Tina Schönthaler

„Ich bin Kunsthistorikerin und habe meinen Magister im Fach Kunstgeschichte letztes Jahr am KIT Karlsruhe abgeschlossen.“

„Kunst ist Leben.“
Mein Abitur habe ich im Fach Bildende Kunst absolviert. 2012 habe ich angefangen in Karlsruhe Kunstgeschichte zu studieren. Mit diesem Studium habe ich mich mehr und mehr mit Malerei beschäftigt und es ist mein Wunsch gewesen das theoretisch Gelernte aus den Vorlesungen und der Literatur auch in der Praxis umzusetzen. Wie fühlt es sich an, mit Acrylfarben, Ölfarben und Spraydosen zu malen? Welche emotionale Stimmung möchte ich darstellen – welche äußeren Einflüsse wirken auf meine Art zu malen?
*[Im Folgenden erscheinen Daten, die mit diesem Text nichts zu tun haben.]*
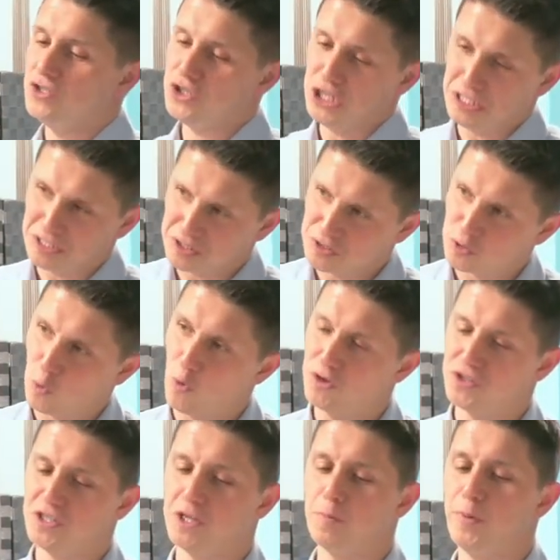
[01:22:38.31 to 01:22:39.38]
Jesus is
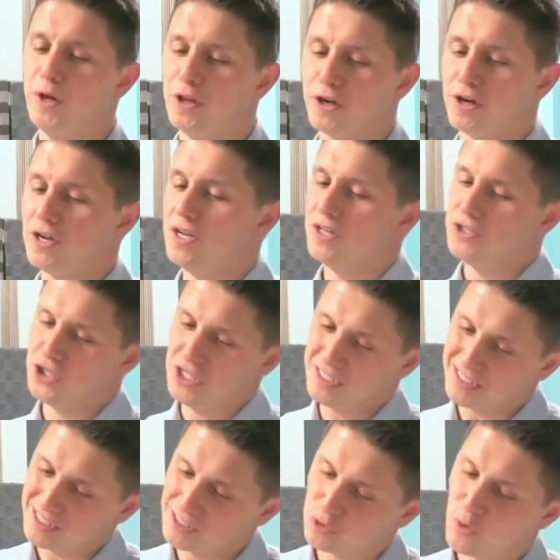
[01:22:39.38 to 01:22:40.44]
scourged at the pillar.
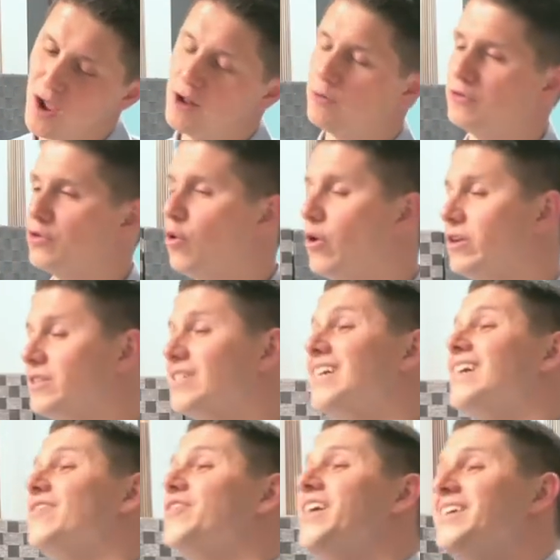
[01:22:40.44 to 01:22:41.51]
Jesus is crowned with thorns.
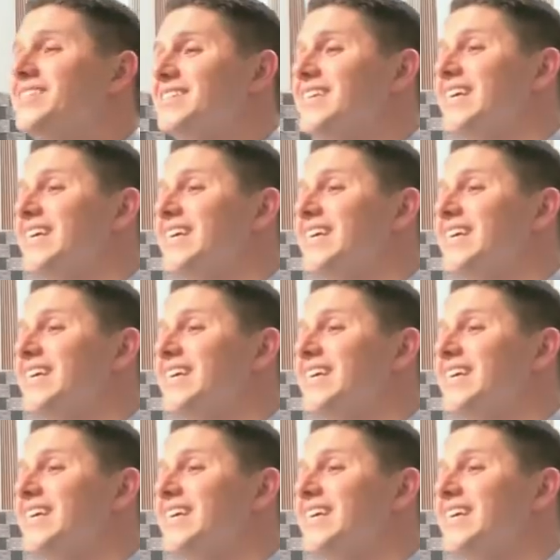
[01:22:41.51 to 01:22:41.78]
This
Kunst ist Leben. Kunst hilft mir meinen Emotionen freien Lauf zu lassen und ihnen Gestalt zu geben. Emotionsmalere eben. Die Farbsymbolik spielt bei mir eine wichtige Rolle – Farben werden sehr bewusst kombiniert. Sehr oft sind die Werke sehr dunkel, schwarz, mystisch und haben einen melancholischen Schleier. Beim Malen höre ich auch immer Musik und lass mich dahintreiben. Beeinflusst hat mich die italienische Renaissance-Malerei – Naturstudien, die sich zum Beispiel in Sandro Botticellis Werken, wie „La Primavera“ finden. Der Naturbezug zeigt sich bei mir immer wieder. Inspiriert bin ich insbesondere von den römisch-griechischen Mythologien. In den ornamentalen Verzierungen lassen sich Emotionen erkennen.
 
2012 habe ich mehr und mehr Gefallen an Urban Art gefunden und habe kleine Rosen-Stencils gefertigt und mit schwarzer Sprühfarbe übermalt. Kleine schwarze Rosen 5x6cm in etwa. Das Graffiti-Fotografieren in der Stadt hat mich näher zum Graffiti geführt. Buchstaben, Styles. Heute male ich ausschließlich mit Graffiti Sprayfarben auf unterschiedlichen Untergründen: Papier, Holz, Leinwände, Freewalls. Es beglückt mich einfach. Bei dem Motiv der Rose bin ich bis heute geblieben. Welche Semantik sich dahinter verbirgt, bleibt mein Geheimnis.